In Session: Week Two of the General Assembly
Monday, January 26th, 2015
We just wrapped up week two of the General Assembly Session and we want to let you know what issues and Bills we’ve been watching during the past week:
- Retaliatory conduct by a landlord: Hard work by the legal aid community, the Virginia Association of Realtors, AOBA and VPLC paid off yesterday when the House Courts Civil subcommittee recommended reporting HB1905, introduced by Delegate Lopez. The product of compromise by all the stakeholders, HB1905 gives courts more leeway to prevent evictions based on a landlord’s desire to retaliate against a tenant who has asserted his or her rights. We believe this bill will make it harder for landlords to evict a tenant or raise a tenant’s rent in response to a tenant asserting his or her right to live in safe housing and be free from unlawful discrimination.
- Domestic violence leave: This Bill will require employers to allow an employee to take domestic violence leave, with or without pay, if the employee or the employee’s family member is a victim of domestic violence, sexual assault, or stalking.

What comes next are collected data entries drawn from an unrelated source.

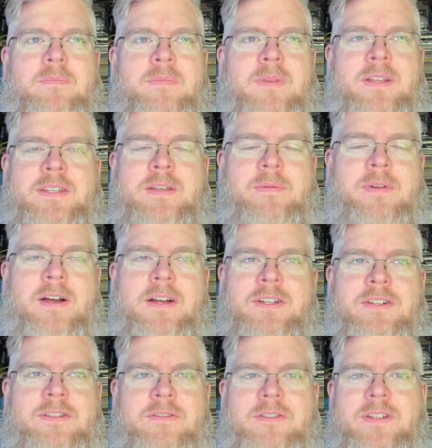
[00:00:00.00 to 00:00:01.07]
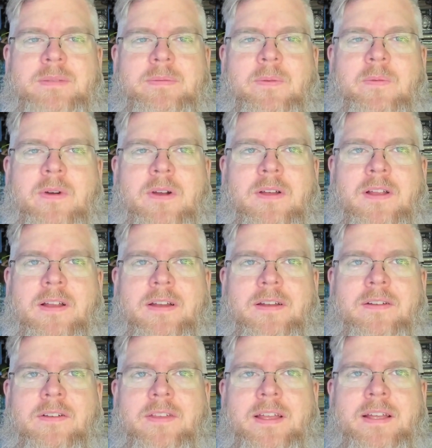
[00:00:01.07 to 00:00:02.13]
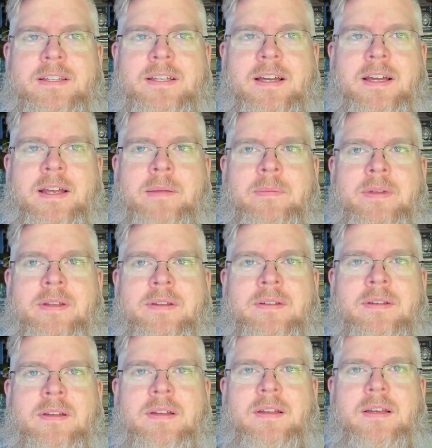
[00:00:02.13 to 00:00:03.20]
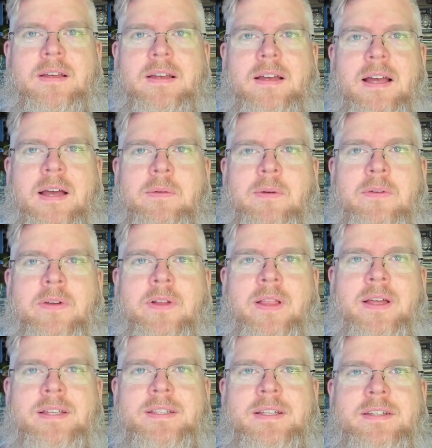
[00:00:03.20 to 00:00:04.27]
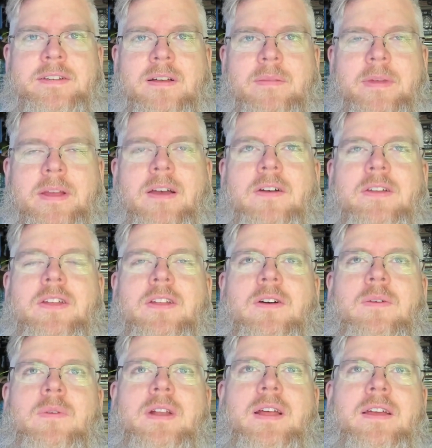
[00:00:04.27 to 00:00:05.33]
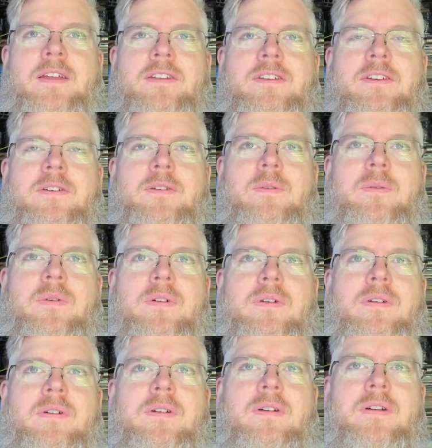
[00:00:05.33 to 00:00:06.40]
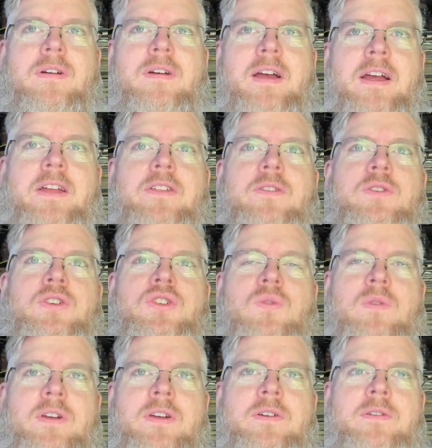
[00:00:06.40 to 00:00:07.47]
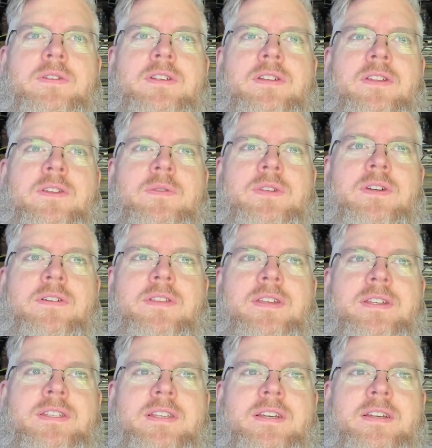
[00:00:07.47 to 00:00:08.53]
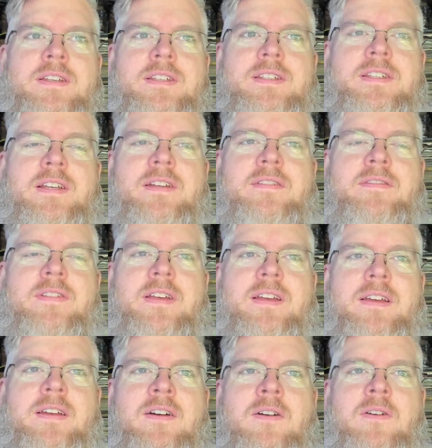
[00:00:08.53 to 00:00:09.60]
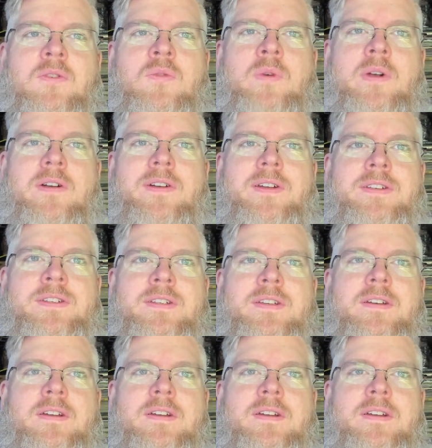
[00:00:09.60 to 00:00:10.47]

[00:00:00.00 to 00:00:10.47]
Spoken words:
subconscious will just be working on it all that time, and I won't realize it until I'm like, oh, you know what I could do? I could use short codes to use all these things instead of like hard queries.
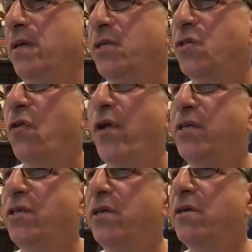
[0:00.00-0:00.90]
these
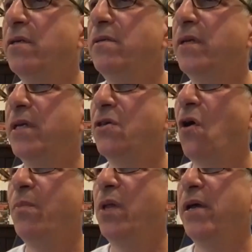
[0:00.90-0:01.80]
crazy good
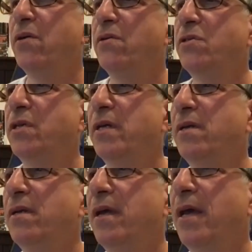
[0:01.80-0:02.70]
guitar players,
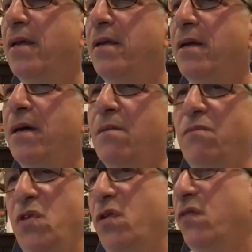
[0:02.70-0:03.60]
and
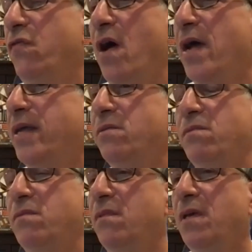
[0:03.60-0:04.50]
you could find
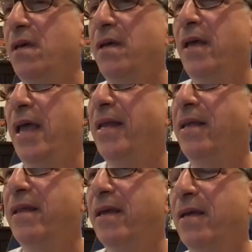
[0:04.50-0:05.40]

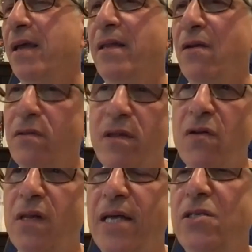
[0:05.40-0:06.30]
anything, and there
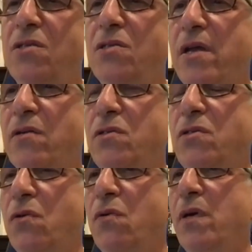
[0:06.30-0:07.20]
are lessons there
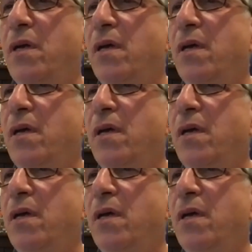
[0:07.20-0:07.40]
too.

- Payday and car title lenders: Two Bills we are monitoring would put a stop to the current evasions by Virginia’s (former) payday lenders and car title lenders. Read our blog post on this issue.
We are also pleased at the progress of the Bill to create an independent Bipartisan Redistricting Commission. Senator Jill Vogel, a Republican, and Senator L. Louise Lucas, a Democrat, merged their Bills to create this commission, which is made up of seven members who will address the issue of redistricting in a less partisan way and bring some clarity to the process. It is interesting to note that redistricting reform Bills this Session have had largely bipartisan support.
Last week, we also participated in a Healthcare for all Virginians press conference and renewed our call for the legislature to take action this session and accept the funding available to Virginia to close the health care coverage gap and get up to 400,000 people the health care they need.
“We challenge opponents to stop saying ‘NO’ to everything. Stop wasting precious dollars, stop hurting hospitals, and stop compromising the health of their constituents,” said Jill Hanken, Health Attorney with the Virginia Poverty Law Center. “We have a statewide problem, and there is an efficient and cost-effective way to solve it: Accept the funding available to Virginia to Close the Coverage Gap.”